La motion demandait aussi au directeur du SPVM, Sylvain Caron, de se présenter devant la CSP «pour éclaircir les circonstances entourant l’arrestation et la détention de M. Camara». Le président de cette commission, Alex Norris, a toutefois rétorqué mardi que la CSP ne traite pas «les cas individuels» et se penche plutôt sur des enjeux plus généraux, comme les interpellations policières. «Je crois qu’on doit conserver cette tradition», a dit l’élu de Projet Montréal, qui craint par ailleurs que cette commission «empiète» sur le travail du juge Dionne.

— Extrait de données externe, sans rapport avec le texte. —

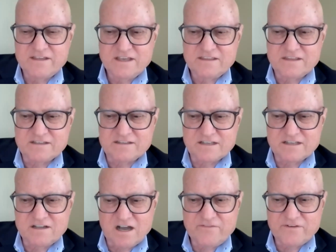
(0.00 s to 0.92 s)
think that
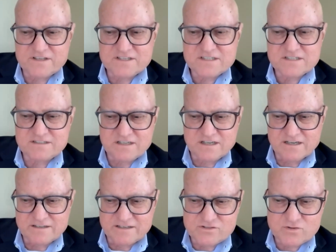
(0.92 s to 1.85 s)
the confidence
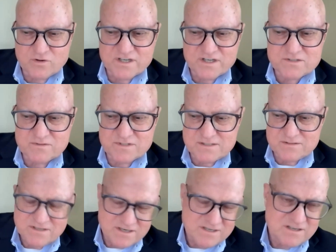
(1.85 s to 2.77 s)
and trust
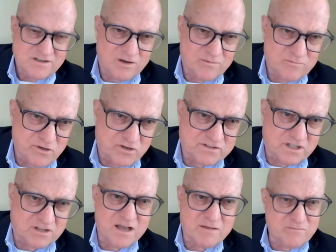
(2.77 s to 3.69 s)
was built
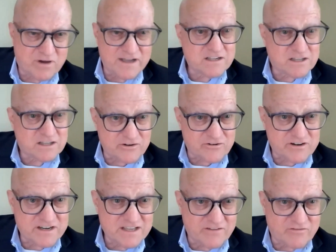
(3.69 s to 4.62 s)
a lot by
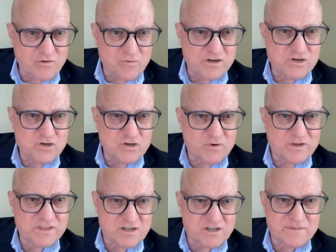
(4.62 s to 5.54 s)
clarity. Everyone knew
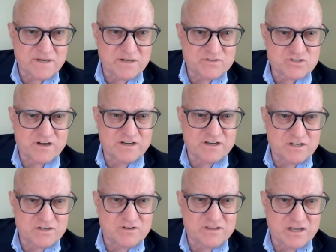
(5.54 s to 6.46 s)
what the company was trying to
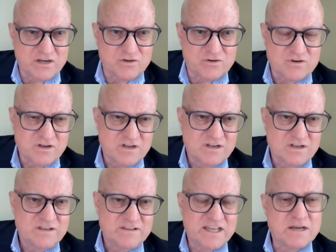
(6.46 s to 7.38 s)
do, and
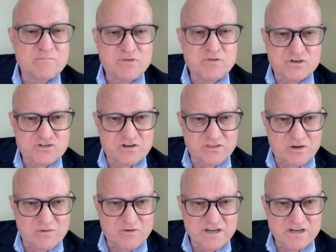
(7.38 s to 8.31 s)
they had a picture in
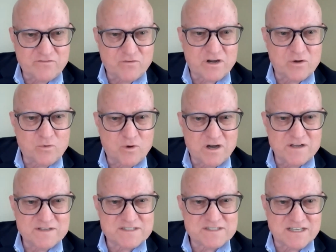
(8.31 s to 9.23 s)
their mind of what it
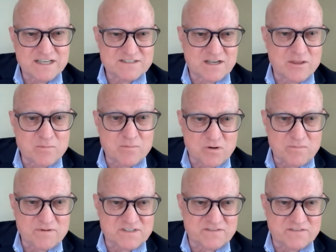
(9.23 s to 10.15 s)
was. They saw the
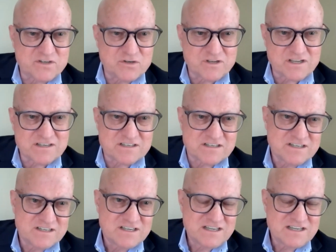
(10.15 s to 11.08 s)
purpose of doing it,
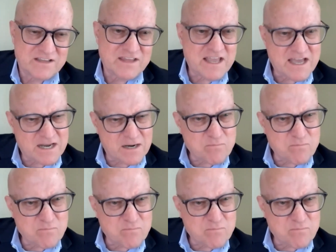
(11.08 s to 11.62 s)
and they had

Finalement, l’opposition officielle a retiré sa motion, affirmant que l’administration municipale souhaitait lui imposer trop de changements. «Pour nous, les amendements proposés ne sont pas adéquats», a déclaré M. Perez.
Selon nos informations, l’administration de Valérie Plante souhaitait notamment retirer la demande de rendre cette enquête publique. Cela aurait alors rendu cette motion caduque, a jugé l’opposition, qui a donc préféré retirer celle-ci.